We give thanks and pray for the departed.




            “Have mercy on me, Lord, Son of David.”[1] Similar words are heard elsewhere in S. Matthew’s Gospel, “Lord, have mercy on us, Son of David,”[2] was the supplication of the blind whom Jesus met on the road and their supplication did not go unheeded nor unanswered. Jesus touched their eyes and their sight was restored.

            Yet, this morning a similar cry does not elicit immediately a similar compassionate response. The woman met with silence. She was ignored. The disciples urged Him to send her away. Jesus himself, perhaps shockingly, tried to brush her off. Why this different response? The blind men were Jews. The woman was a Canaanite, and those from the region of Tyre and Sidon were “pagans” to the Jews; unbelievers, worshippers of other gods. There was an exclusivity among Jews as the chosen people of God. Samaritans, you may remember, were not much better than the Canaanites. Yet when compassion overtook the Good Samaritan, where others, including the priest, had passed by on the other side, and despite their differences, helped the traveller fell among thieves, here the faith of the woman overcame the denominational divisions and anathemas.

            History and the present day are littered with religious divisions; nor merely between religions but within religions. Protestant, Catholics, Orthodox may no longer hurl anathemas at one another but they do not share Communion, the Sacrament of unity in Christ, one with another. They have their own exclusivity. Orthodox Jewry and Liberal Jews, Shia and Shi-ite Muslims … are other examples … and so it goes on. Christians cannot occupy the moral high-ground.”See how these Christians love one another,”[3] has more than a hint of irony.

            This has always been a problematic encounter in the Gospel narrative. What are we to make of Jesus’ initial reaction? He ignored the woman’s plea. That is not characteristic. She continued shouting. He said that he had been sent to minister to the Jews, not to the Gentiles. He dismissed her. She resisted and pleaded with him. He responded by, practically, calling her a dog. Surely there is something amiss, something wrong here, something disturbing. She pleads with him. And then, eventually, he acknowledges her faith, “Let it be done.”[4]

            What epithets might we apply to that exchange? Arbitrary? Harsh? Lacking compassion? Was Jesus testing her faith? Was he testing the faith of the disciples? Is the story about listening? Is it about recognising Jesus as Messiah? Is it an intimation that Jesus’ mission is not only for the Jews but that he has a mission beyond them, a universal, omni-enfolding, enveloping salvation?

            Preachers are supposed to have all the answers. Well, not this morning. This remains a knotty passage of Scripture. The best I can do is conjecture.

            If we see this transformation in Jesus himself from rejection to beneficence; a transformation from a Judean sect to a universal means of salvation; as an inner struggle of our humanity in our encounter with God, we can learn to listen and to respond, to move from self-absorption to engagement, from passive sympathy to active charity, caritas, love.

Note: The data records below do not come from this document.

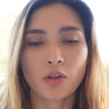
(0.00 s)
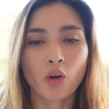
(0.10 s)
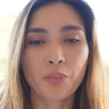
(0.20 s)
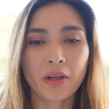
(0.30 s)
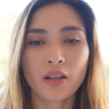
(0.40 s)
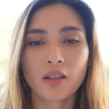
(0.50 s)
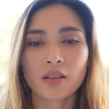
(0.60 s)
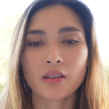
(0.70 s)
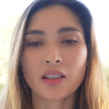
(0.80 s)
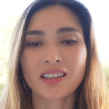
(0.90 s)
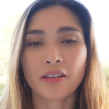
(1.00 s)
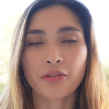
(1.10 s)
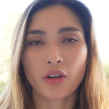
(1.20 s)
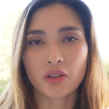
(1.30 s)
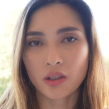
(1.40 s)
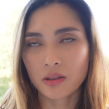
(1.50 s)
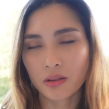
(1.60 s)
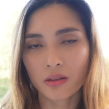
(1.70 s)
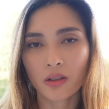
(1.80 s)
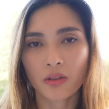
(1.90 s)
Opening is the
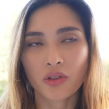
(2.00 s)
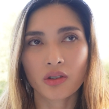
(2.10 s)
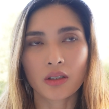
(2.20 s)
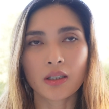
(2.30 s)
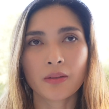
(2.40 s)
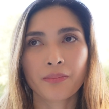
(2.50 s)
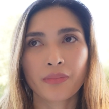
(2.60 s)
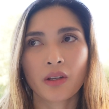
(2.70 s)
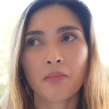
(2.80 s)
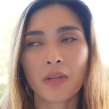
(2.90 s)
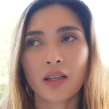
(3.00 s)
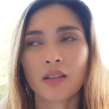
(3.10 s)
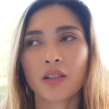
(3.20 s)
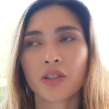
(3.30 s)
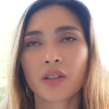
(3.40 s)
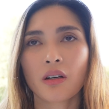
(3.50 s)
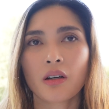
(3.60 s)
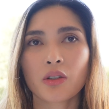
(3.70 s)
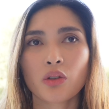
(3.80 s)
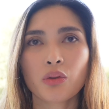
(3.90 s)
freshest, obviously. Mid is
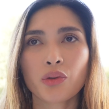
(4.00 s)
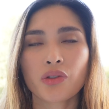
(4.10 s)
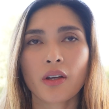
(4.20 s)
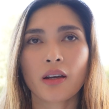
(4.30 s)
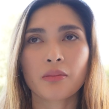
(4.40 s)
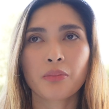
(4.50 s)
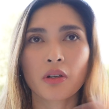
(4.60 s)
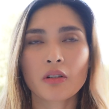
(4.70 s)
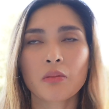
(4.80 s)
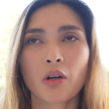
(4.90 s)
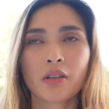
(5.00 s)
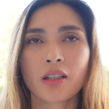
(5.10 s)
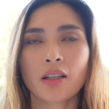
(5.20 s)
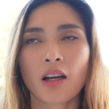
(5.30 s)
you lose that bergamot andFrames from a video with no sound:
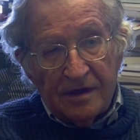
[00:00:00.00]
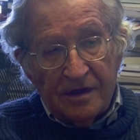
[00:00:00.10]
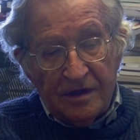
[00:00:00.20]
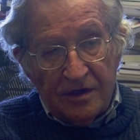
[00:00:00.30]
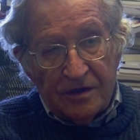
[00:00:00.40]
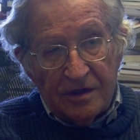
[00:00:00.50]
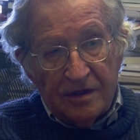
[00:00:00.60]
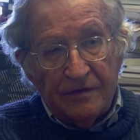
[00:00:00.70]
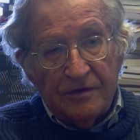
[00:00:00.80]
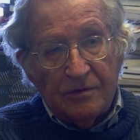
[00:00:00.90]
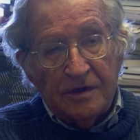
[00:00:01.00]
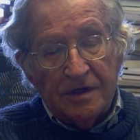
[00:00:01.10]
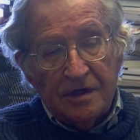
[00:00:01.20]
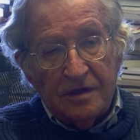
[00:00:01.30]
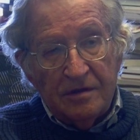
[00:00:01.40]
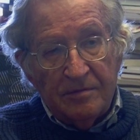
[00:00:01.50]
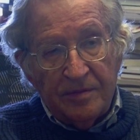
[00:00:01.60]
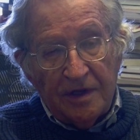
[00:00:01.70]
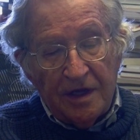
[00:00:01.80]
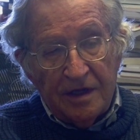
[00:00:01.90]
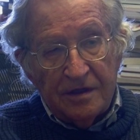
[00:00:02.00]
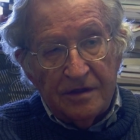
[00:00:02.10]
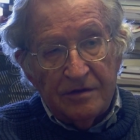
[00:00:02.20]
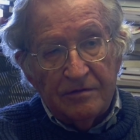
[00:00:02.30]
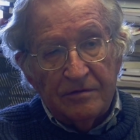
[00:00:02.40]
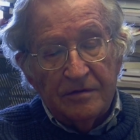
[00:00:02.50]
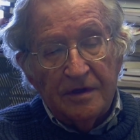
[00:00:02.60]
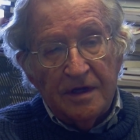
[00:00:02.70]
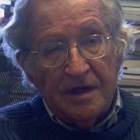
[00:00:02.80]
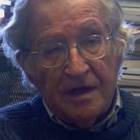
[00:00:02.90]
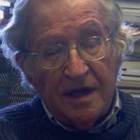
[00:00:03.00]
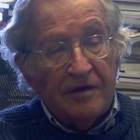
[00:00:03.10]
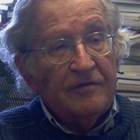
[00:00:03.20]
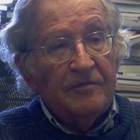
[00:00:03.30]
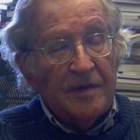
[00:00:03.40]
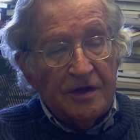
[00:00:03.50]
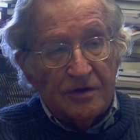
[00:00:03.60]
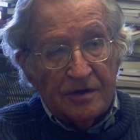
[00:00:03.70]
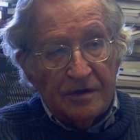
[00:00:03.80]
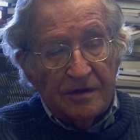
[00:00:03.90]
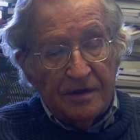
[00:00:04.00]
initiatives, which had planned to have majorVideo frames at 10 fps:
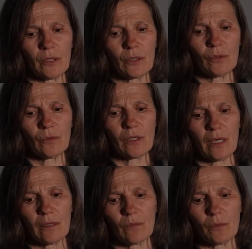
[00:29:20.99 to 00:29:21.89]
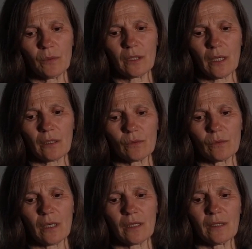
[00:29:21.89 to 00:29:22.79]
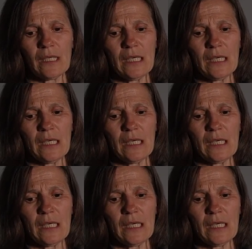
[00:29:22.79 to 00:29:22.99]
we can do then, what we can't do then.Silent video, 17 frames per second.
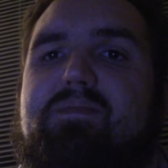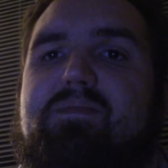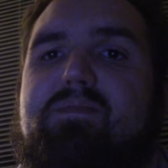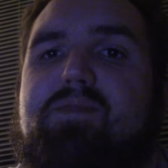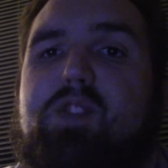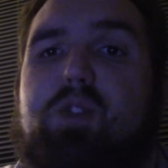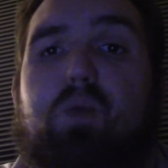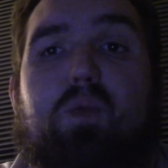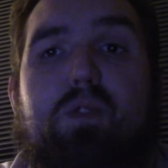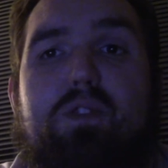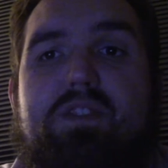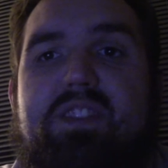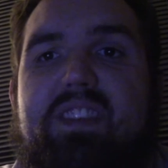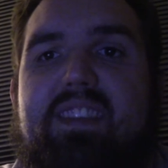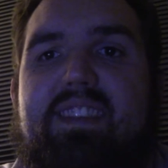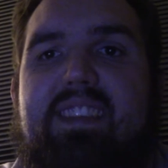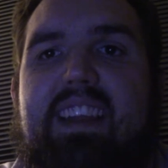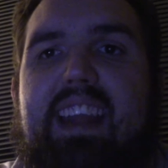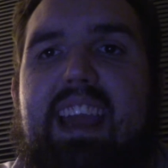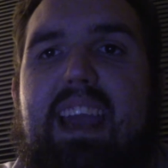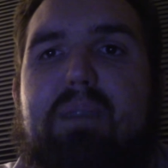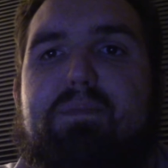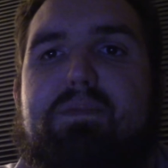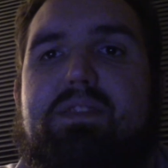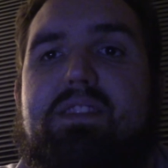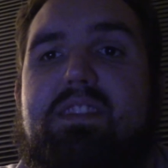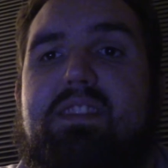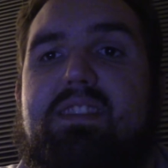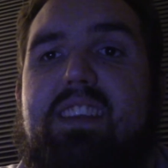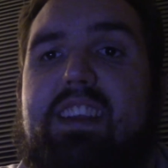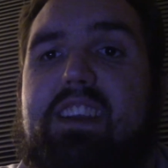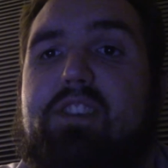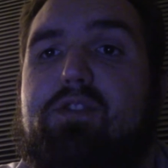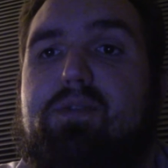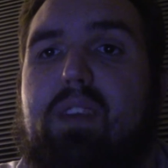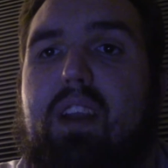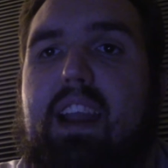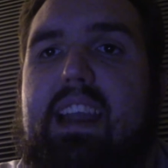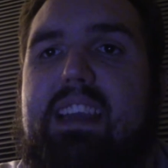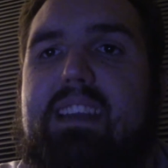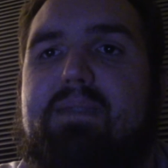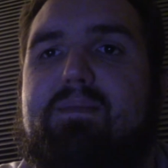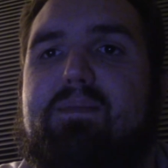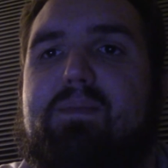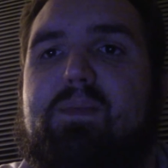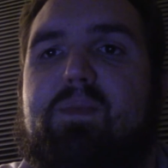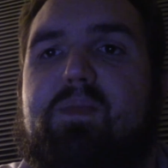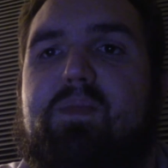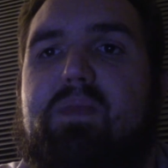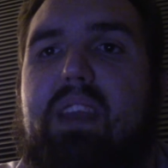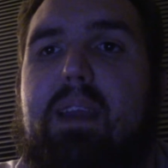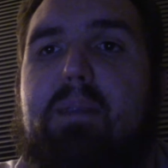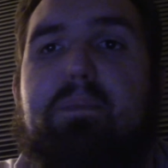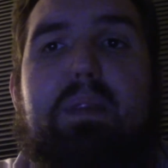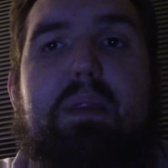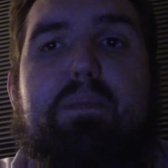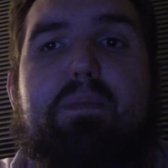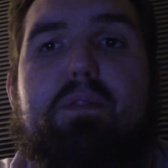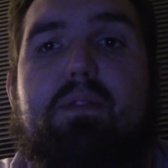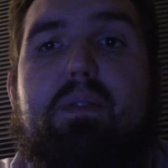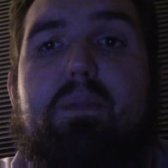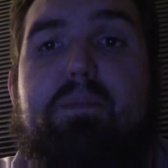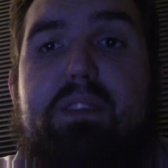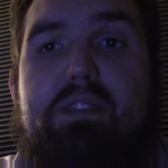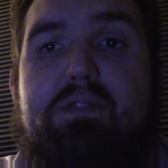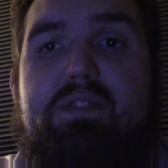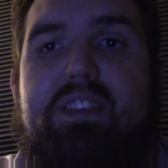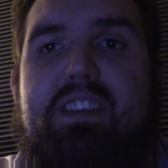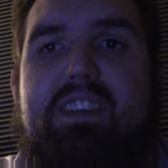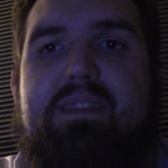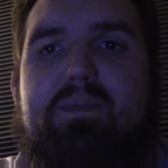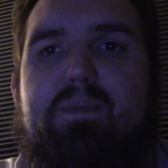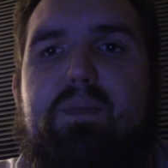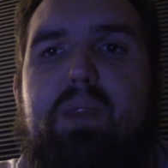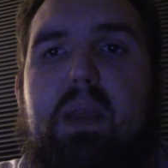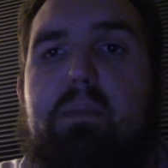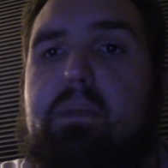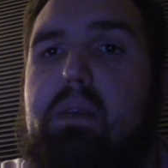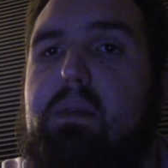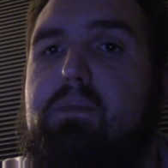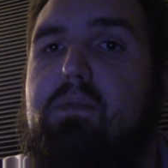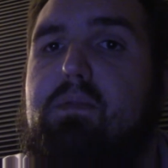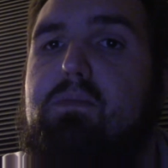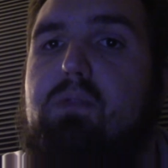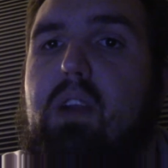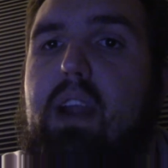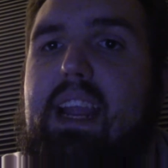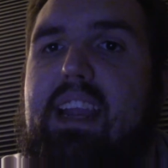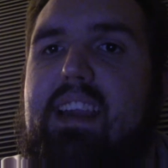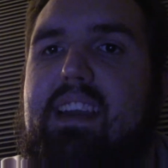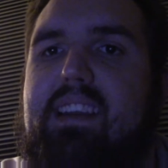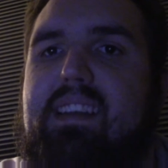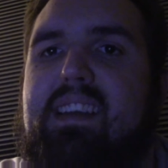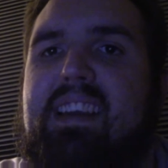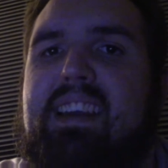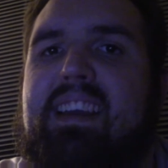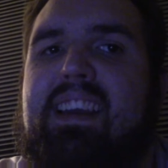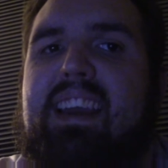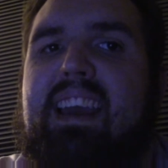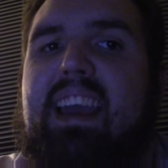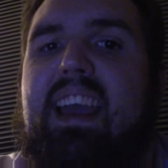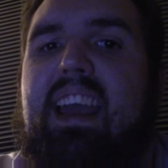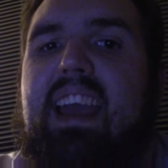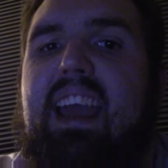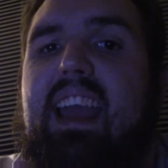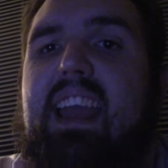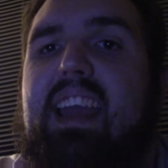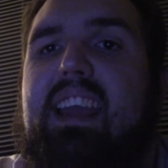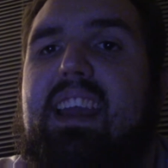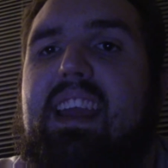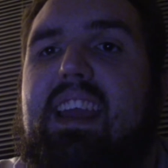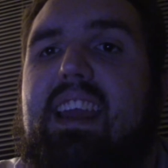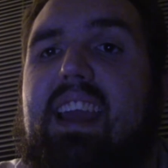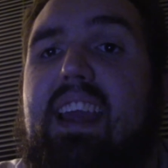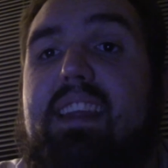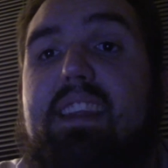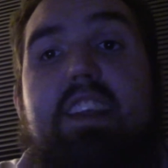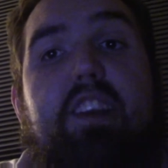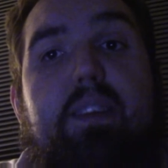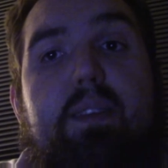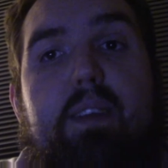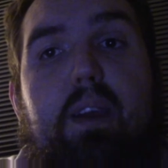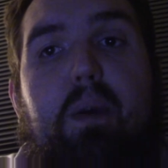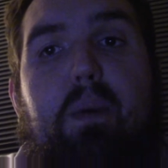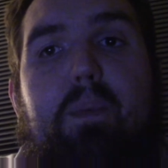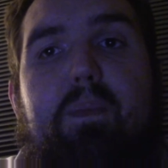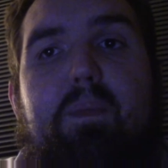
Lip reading: The worst thing that happens is that you try it, and people abuse it, and people break it, and then you know.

            This pandemic has seen us turn inward, “cabined, cribbed, confined”[5] in isolation, restriction, in our homes, but we are made for relationship, we are made for community. Our faith requires it, demands it of us. We exist wholly, fully, completely in communion, communion with one another, communion with and in Christ.


Christ Church, Hampstead 2020


[1] S.Matthew 15: 21

[2] S. Matthew 9:27

[3] Tertullian: Roman theologian and Church Father from Carthage. 'Look,' they say, 'how they [Christians] love one another' (for they themselves hate one another); 'and how they are ready to die for each other' (for they themselves are readier to kill each other).